WHAT IS EXPECTED. Could you retype every record below exactly as it appears?

-------- SUPPLIED DATA --------

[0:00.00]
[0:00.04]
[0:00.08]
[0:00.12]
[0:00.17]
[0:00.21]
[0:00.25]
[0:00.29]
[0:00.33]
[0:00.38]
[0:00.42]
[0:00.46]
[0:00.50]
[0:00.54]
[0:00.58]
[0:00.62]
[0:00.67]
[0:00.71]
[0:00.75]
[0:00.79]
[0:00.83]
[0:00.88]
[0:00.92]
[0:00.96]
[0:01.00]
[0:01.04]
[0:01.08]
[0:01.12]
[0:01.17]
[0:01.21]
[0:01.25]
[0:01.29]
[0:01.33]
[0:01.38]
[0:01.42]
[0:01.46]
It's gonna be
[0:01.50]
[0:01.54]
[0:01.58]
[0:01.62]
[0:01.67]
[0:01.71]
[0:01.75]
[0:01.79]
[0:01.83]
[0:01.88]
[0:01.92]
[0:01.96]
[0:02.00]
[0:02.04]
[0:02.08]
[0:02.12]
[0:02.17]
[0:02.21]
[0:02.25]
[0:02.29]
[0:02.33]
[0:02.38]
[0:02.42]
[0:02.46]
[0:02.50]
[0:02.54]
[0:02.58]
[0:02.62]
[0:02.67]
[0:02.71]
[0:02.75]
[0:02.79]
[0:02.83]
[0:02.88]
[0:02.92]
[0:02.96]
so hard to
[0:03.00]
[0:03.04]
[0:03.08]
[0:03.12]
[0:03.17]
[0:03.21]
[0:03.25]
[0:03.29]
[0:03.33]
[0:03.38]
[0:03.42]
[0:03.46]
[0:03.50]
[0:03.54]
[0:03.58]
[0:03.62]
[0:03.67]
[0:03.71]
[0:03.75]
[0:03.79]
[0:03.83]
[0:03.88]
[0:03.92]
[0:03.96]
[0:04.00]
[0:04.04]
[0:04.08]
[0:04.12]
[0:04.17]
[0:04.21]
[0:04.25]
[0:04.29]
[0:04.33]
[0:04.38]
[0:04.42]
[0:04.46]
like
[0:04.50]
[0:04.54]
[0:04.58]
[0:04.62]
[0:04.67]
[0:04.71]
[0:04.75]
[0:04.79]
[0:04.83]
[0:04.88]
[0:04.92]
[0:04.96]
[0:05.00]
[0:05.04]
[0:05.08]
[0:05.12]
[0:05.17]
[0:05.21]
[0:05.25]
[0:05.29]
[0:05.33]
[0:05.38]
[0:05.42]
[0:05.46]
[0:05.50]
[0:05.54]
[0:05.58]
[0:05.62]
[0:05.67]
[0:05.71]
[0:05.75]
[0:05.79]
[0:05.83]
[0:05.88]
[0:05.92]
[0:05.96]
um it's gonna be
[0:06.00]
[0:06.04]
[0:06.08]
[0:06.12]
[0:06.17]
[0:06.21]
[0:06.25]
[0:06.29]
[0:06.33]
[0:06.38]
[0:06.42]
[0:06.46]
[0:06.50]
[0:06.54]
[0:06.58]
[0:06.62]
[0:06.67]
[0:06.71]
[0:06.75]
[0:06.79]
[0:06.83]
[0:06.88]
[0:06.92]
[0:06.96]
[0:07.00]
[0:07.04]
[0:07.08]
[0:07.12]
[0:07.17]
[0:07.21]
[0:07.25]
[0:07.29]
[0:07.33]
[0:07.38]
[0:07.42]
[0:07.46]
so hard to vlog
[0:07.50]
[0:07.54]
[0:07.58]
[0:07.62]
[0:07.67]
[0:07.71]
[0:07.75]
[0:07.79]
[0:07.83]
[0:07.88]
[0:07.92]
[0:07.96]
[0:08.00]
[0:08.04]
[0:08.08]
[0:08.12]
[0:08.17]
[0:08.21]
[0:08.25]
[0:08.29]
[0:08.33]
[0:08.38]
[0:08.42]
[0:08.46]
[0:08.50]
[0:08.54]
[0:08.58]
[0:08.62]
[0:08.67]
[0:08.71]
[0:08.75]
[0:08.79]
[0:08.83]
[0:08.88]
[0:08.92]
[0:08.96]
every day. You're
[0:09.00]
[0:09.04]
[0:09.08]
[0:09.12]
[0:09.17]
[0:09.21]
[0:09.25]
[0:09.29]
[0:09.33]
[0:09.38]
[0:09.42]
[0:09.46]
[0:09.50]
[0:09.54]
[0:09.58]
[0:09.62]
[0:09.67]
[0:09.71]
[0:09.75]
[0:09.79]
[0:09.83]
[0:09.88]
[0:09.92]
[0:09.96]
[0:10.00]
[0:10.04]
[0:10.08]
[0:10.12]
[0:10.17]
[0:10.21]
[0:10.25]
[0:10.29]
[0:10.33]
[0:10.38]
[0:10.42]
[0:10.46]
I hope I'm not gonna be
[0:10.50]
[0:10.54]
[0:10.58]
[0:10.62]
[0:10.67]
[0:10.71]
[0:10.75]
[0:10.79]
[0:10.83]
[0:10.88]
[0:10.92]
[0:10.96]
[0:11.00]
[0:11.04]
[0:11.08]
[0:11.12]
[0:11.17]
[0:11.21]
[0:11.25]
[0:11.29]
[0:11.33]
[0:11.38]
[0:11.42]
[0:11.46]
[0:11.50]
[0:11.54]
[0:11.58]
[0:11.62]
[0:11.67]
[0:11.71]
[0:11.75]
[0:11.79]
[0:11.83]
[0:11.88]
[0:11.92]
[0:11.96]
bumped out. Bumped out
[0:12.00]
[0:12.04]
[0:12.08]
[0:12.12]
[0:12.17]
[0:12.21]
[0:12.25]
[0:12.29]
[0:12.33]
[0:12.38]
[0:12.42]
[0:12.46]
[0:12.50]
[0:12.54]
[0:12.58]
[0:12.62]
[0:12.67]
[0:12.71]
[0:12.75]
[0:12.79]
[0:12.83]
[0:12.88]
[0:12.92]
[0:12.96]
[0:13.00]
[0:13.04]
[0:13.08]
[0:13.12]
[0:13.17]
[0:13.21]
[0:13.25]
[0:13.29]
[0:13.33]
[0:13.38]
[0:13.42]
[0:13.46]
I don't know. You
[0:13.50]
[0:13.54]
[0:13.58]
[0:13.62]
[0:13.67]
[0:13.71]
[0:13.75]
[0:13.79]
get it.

--------

EXERCISE OUTPUT.
[0:00.00]
[0:00.04]
[0:00.08]
[0:00.12]
[0:00.17]
[0:00.21]
[0:00.25]
[0:00.29]
[0:00.33]
[0:00.38]
[0:00.42]
[0:00.46]
[0:00.50]
[0:00.54]
[0:00.58]
[0:00.62]
[0:00.67]
[0:00.71]
[0:00.75]
[0:00.79]
[0:00.83]
[0:00.88]
[0:00.92]
[0:00.96]
[0:01.00]
[0:01.04]
[0:01.08]
[0:01.12]
[0:01.17]
[0:01.21]
[0:01.25]
[0:01.29]
[0:01.33]
[0:01.38]
[0:01.42]
[0:01.46]
It's gonna be
[0:01.50]
[0:01.54]
[0:01.58]
[0:01.62]
[0:01.67]
[0:01.71]
[0:01.75]
[0:01.79]
[0:01.83]
[0:01.88]
[0:01.92]
[0:01.96]
[0:02.00]
[0:02.04]
[0:02.08]
[0:02.12]
[0:02.17]
[0:02.21]
[0:02.25]
[0:02.29]
[0:02.33]
[0:02.38]
[0:02.42]
[0:02.46]
[0:02.50]
[0:02.54]
[0:02.58]
[0:02.62]
[0:02.67]
[0:02.71]
[0:02.75]
[0:02.79]
[0:02.83]
[0:02.88]
[0:02.92]
[0:02.96]
so hard to
[0:03.00]
[0:03.04]
[0:03.08]
[0:03.12]
[0:03.17]
[0:03.21]
[0:03.25]
[0:03.29]
[0:03.33]
[0:03.38]
[0:03.42]
[0:03.46]
[0:03.50]
[0:03.54]
[0:03.58]
[0:03.62]
[0:03.67]
[0:03.71]
[0:03.75]
[0:03.79]
[0:03.83]
[0:03.88]
[0:03.92]
[0:03.96]
[0:04.00]
[0:04.04]
[0:04.08]
[0:04.12]
[0:04.17]
[0:04.21]
[0:04.25]
[0:04.29]
[0:04.33]
[0:04.38]
[0:04.42]
[0:04.46]
like
[0:04.50]
[0:04.54]
[0:04.58]
[0:04.62]
[0:04.67]
[0:04.71]
[0:04.75]
[0:04.79]
[0:04.83]
[0:04.88]
[0:04.92]
[0:04.96]
[0:05.00]
[0:05.04]
[0:05.08]
[0:05.12]
[0:05.17]
[0:05.21]
[0:05.25]
[0:05.29]
[0:05.33]
[0:05.38]
[0:05.42]
[0:05.46]
[0:05.50]
[0:05.54]
[0:05.58]
[0:05.62]
[0:05.67]
[0:05.71]
[0:05.75]
[0:05.79]
[0:05.83]
[0:05.88]
[0:05.92]
[0:05.96]
um it's gonna be
[0:06.00]
[0:06.04]
[0:06.08]
[0:06.12]
[0:06.17]
[0:06.21]
[0:06.25]
[0:06.29]
[0:06.33]
[0:06.38]
[0:06.42]
[0:06.46]
[0:06.50]
[0:06.54]
[0:06.58]
[0:06.62]
[0:06.67]
[0:06.71]
[0:06.75]
[0:06.79]
[0:06.83]
[0:06.88]
[0:06.92]
[0:06.96]
[0:07.00]
[0:07.04]
[0:07.08]
[0:07.12]
[0:07.17]
[0:07.21]
[0:07.25]
[0:07.29]
[0:07.33]
[0:07.38]
[0:07.42]
[0:07.46]
so hard to vlog
[0:07.50]
[0:07.54]
[0:07.58]
[0:07.62]
[0:07.67]
[0:07.71]
[0:07.75]
[0:07.79]
[0:07.83]
[0:07.88]
[0:07.92]
[0:07.96]
[0:08.00]
[0:08.04]
[0:08.08]
[0:08.12]
[0:08.17]
[0:08.21]
[0:08.25]
[0:08.29]
[0:08.33]
[0:08.38]
[0:08.42]
[0:08.46]
[0:08.50]
[0:08.54]
[0:08.58]
[0:08.62]
[0:08.67]
[0:08.71]
[0:08.75]
[0:08.79]
[0:08.83]
[0:08.88]
[0:08.92]
[0:08.96]
every day. You're
[0:09.00]
[0:09.04]
[0:09.08]
[0:09.12]
[0:09.17]
[0:09.21]
[0:09.25]
[0:09.29]
[0:09.33]
[0:09.38]
[0:09.42]
[0:09.46]
[0:09.50]
[0:09.54]
[0:09.58]
[0:09.62]
[0:09.67]
[0:09.71]
[0:09.75]
[0:09.79]
[0:09.83]
[0:09.88]
[0:09.92]
[0:09.96]
[0:10.00]
[0:10.04]
[0:10.08]
[0:10.12]
[0:10.17]
[0:10.21]
[0:10.25]
[0:10.29]
[0:10.33]
[0:10.38]
[0:10.42]
[0:10.46]
I hope I'm not gonna be
[0:10.50]
[0:10.54]
[0:10.58]
[0:10.62]
[0:10.67]
[0:10.71]
[0:10.75]
[0:10.79]
[0:10.83]
[0:10.88]
[0:10.92]
[0:10.96]
[0:11.00]
[0:11.04]
[0:11.08]
[0:11.12]
[0:11.17]
[0:11.21]
[0:11.25]
[0:11.29]
[0:11.33]
[0:11.38]
[0:11.42]
[0:11.46]
[0:11.50]
[0:11.54]
[0:11.58]
[0:11.62]
[0:11.67]
[0:11.71]
[0:11.75]
[0:11.79]
[0:11.83]
[0:11.88]
[0:11.92]
[0:11.96]
bumped out. Bumped out
[0:12.00]
[0:12.04]
[0:12.08]
[0:12.12]
[0:12.17]
[0:12.21]
[0:12.25]
[0:12.29]
[0:12.33]
[0:12.38]
[0:12.42]
[0:12.46]
[0:12.50]
[0:12.54]
[0:12.58]
[0:12.62]
[0:12.67]
[0:12.71]
[0:12.75]
[0:12.79]
[0:12.83]
[0:12.88]
[0:12.92]
[0:12.96]
[0:13.00]
[0:13.04]
[0:13.08]
[0:13.12]
[0:13.17]
[0:13.21]
[0:13.25]
[0:13.29]
[0:13.33]
[0:13.38]
[0:13.42]
[0:13.46]
I don't know. You
[0:13.50]
[0:13.54]
[0:13.58]
[0:13.62]
[0:13.67]
[0:13.71]
[0:13.75]
[0:13.79]
get it.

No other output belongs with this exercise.